Il rit. Un vrai rire, pas son rire de networking. Elle a toujours su comment le ramener à lui-même, même au plus profond de ses dérives corporate.

La porte s'ouvre sur sa mère : "Ya Allah ! Vous n'êtes pas encore prêts ? Tout le monde attend ! Marc machin-chose est en train de faire je ne sais quoi de la cérémonie !"

Après la mairie, la salle de fête explose de couleurs et de sons quand ils entrent. D'un côté, les familles fusionnées dans un joyeux chaos de youyous et d'embrassades. De l'autre, la section InnovCorp, tout en rangs d'oignons, qui tente désespérément de "processer" cette tempête d'émotions brutes.

Mais Farid ne voit plus que Leïla. Sa main dans la sienne. Leurs deux mondes qui se percutent et s'entremêlent comme les fils d'or de son caftan. Et pour la première fois depuis quinze mois, il se sent complètement, irrémédiablement, merveilleusement présent.

La fête pulse d'une énergie que même le plus ambitieux des plans de transformation digitale ne pourrait capturer. Les familles se mélangent dans une fusion-acquisition naturelle, sans due diligence ni audit préalable.

Dans un coin, Marc-Antoine observe la scène avec un mélange de fascination et de désarroi professionnel.
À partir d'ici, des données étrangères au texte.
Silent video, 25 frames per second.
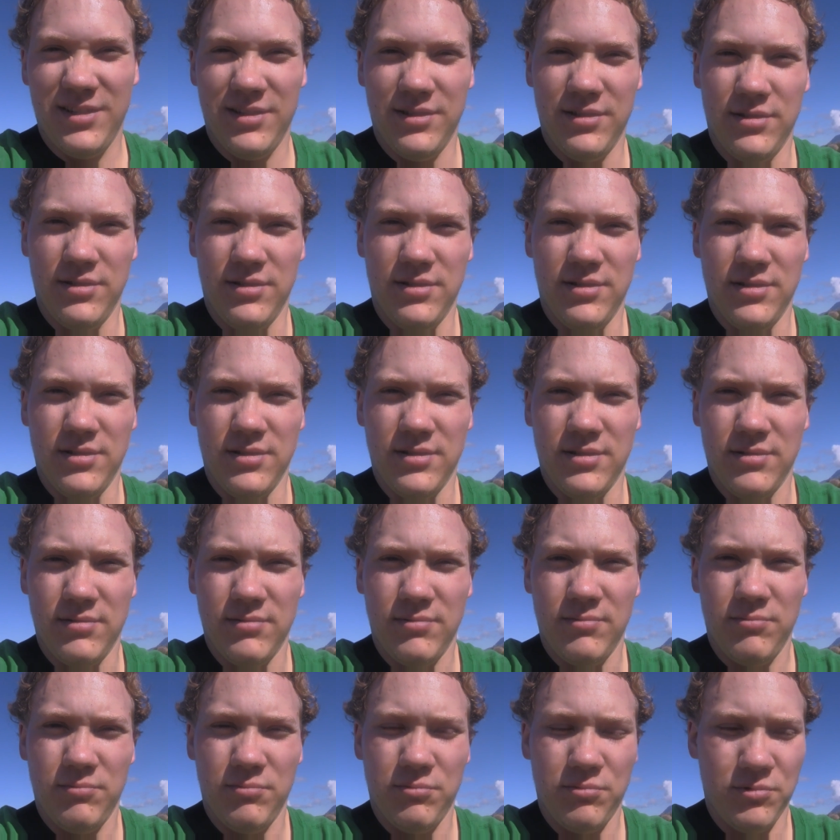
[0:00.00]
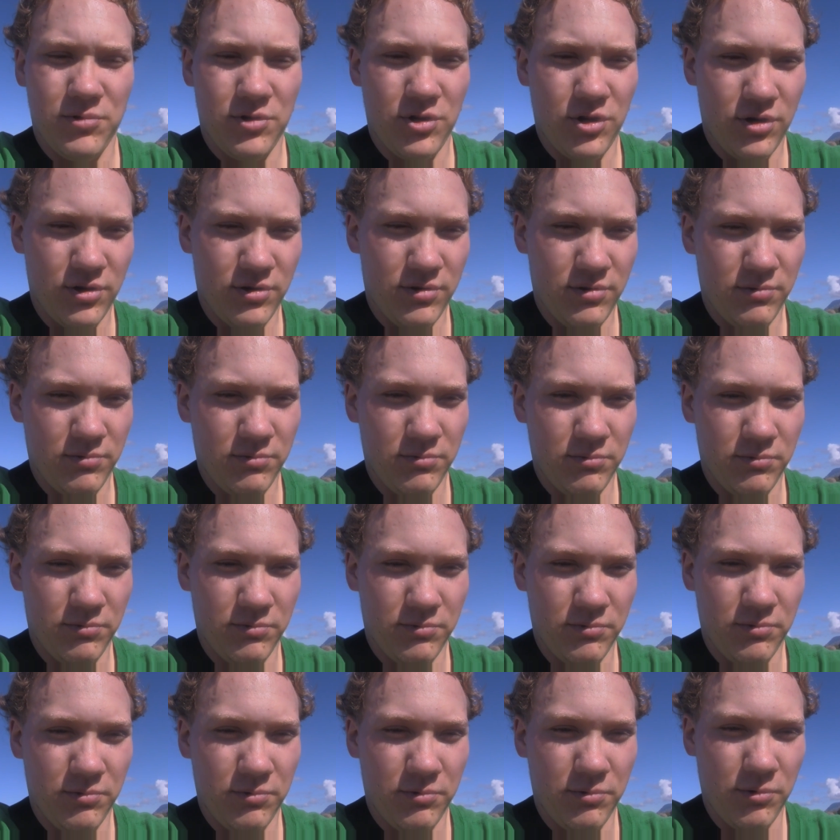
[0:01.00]
And uh,
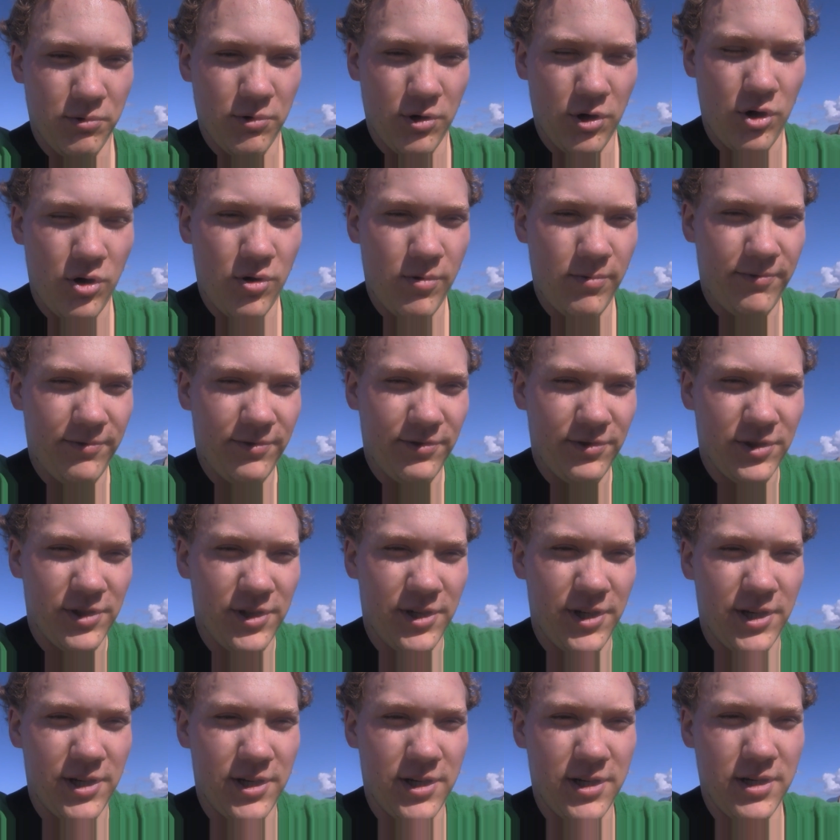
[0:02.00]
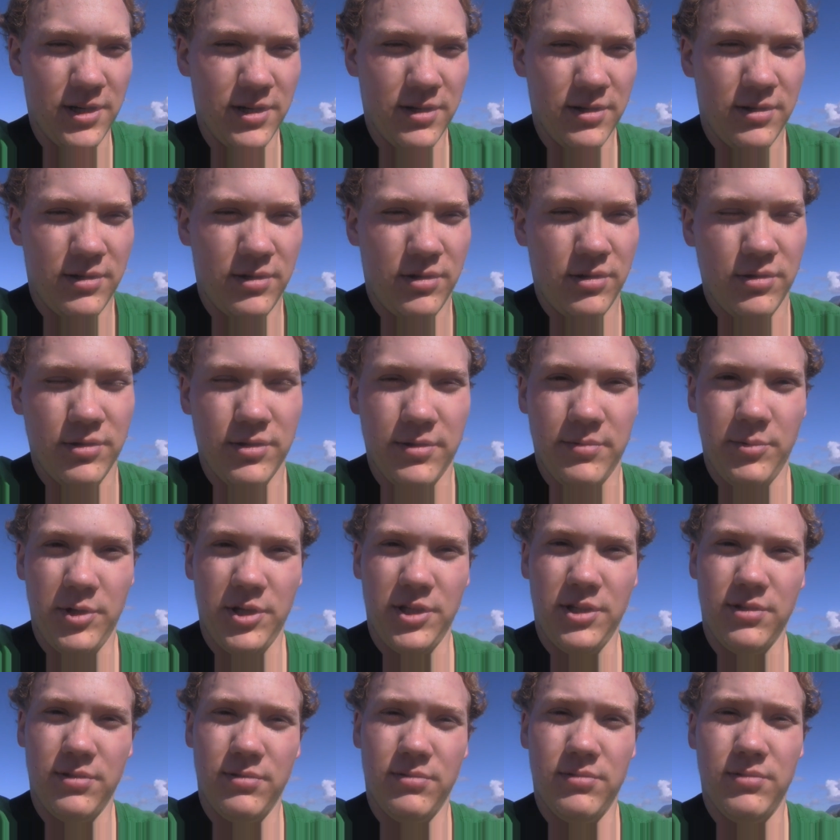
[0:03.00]
we're hopefully uh, going to
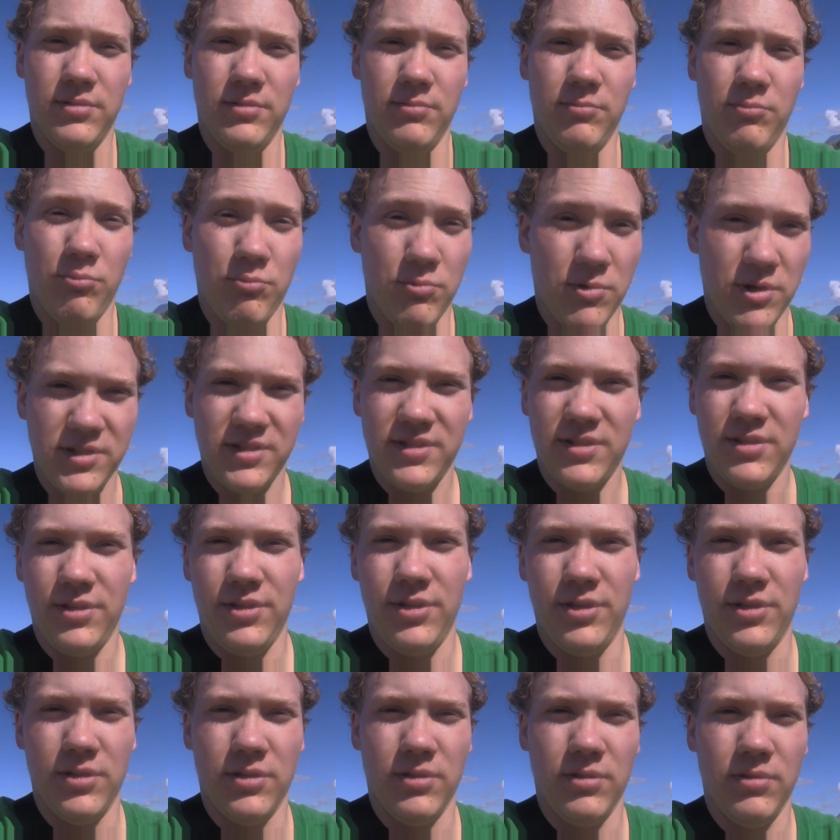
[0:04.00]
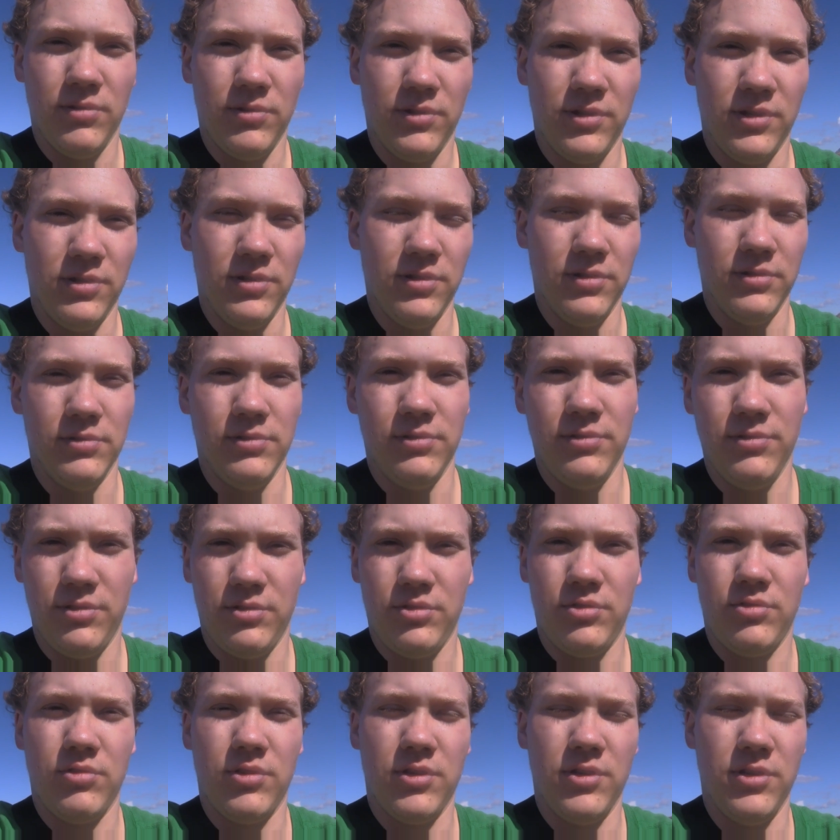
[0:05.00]
be doing once a year the Lelouse
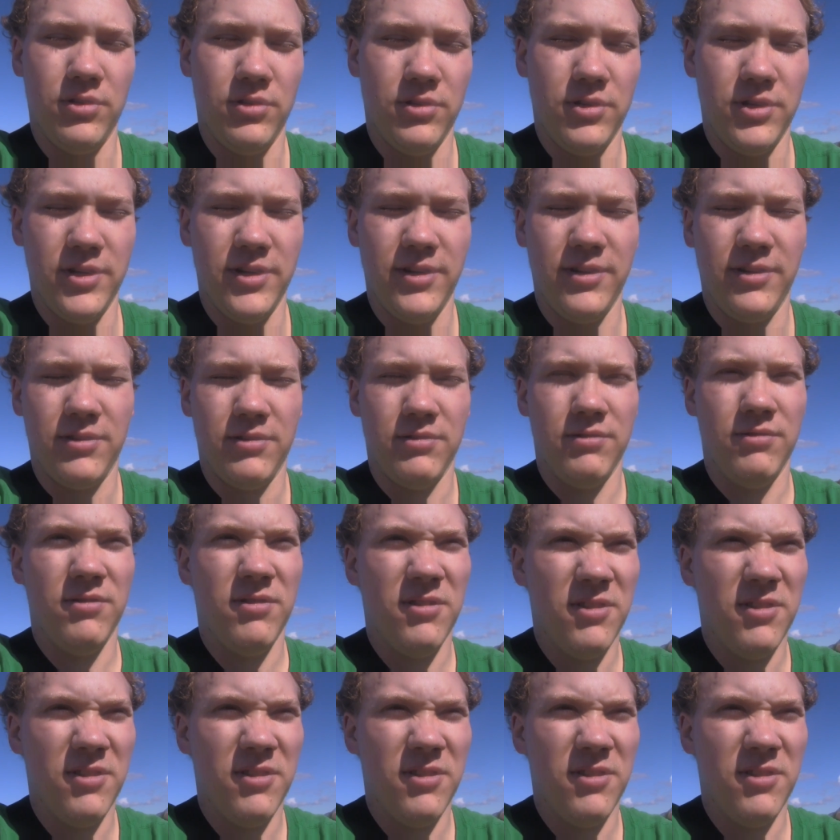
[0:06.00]
trail hike.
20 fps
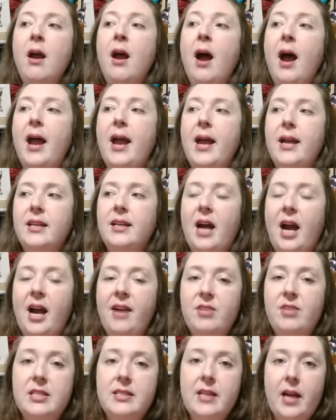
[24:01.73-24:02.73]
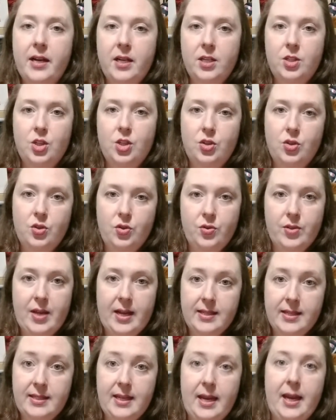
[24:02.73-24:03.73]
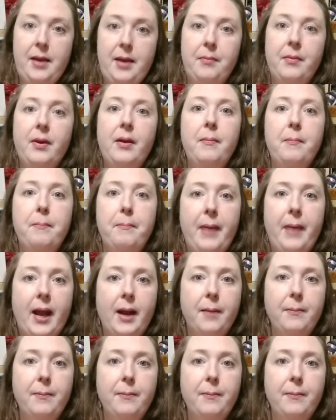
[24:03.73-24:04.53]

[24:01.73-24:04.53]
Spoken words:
And I've decided to do that same back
Son iPhone, sorti comme un bouclier, tente désespérément de documenter ce qu'il appellera plus tard dans son rapport "une expérience d'immersion culturelle non structurée".

Au milieu de ce chaos joyeux, Leïla et Farid tournent lentement. Son caftan dessine des vagues d'émeraude dans la lumière à chaque mouvement, comme pour rappeler qu'il existe encore des beautés qui échappent aux métriques. Il a oublié son oreillette quelque part, oublié les trois mails urgents qui attendent, oublié même qu'il doit préparer une propale pour lundi.

"Tu crois qu'ils vont survivre ?" murmure Leïla en regardant la section InnovCorp, maintenant encerclée par une armée de grands-mères armées de plateaux de pâtisseries.

La nuit avance, transformant même les plus rigides des consultants InnovCorp. Les cravates se dénouent, les barrières tombent. Même Marc-Antoine a rangé son téléphone.

Farid regarde Leïla danser avec son père. Son caftan dessine des ombres dorées sur le sol, comme les souvenirs qu'ils sont en train de créer. Des souvenirs qui ne tiendront jamais dans un rapport d'activité.

Il pense à lundi, à la propale qui l'attend, aux calls qu'il devra passer. Mais pour la première fois depuis quinze mois, ces pensées glissent sur lui sans l'atteindre vraiment. Comme si Leïla, en l'épousant, avait aussi épousé sa bataille quotidienne entre qui il est et qui on veut qu'il soit.

Elle revient vers lui, ses yeux brillants de fatigue et de bonheur. "Alors, Business Developer, satisfait du ROI de cette soirée ?"

Il l'attire contre lui. "Certaines choses", murmure-t-il, "méritent d'échapper à tout business plan."

L'empereur est peut-être nu, mais ce soir, dans cette salle où la joie refuse d'être processifiée, deux rebelles ont signé leur plus beau contrat. Sans clause de sortie.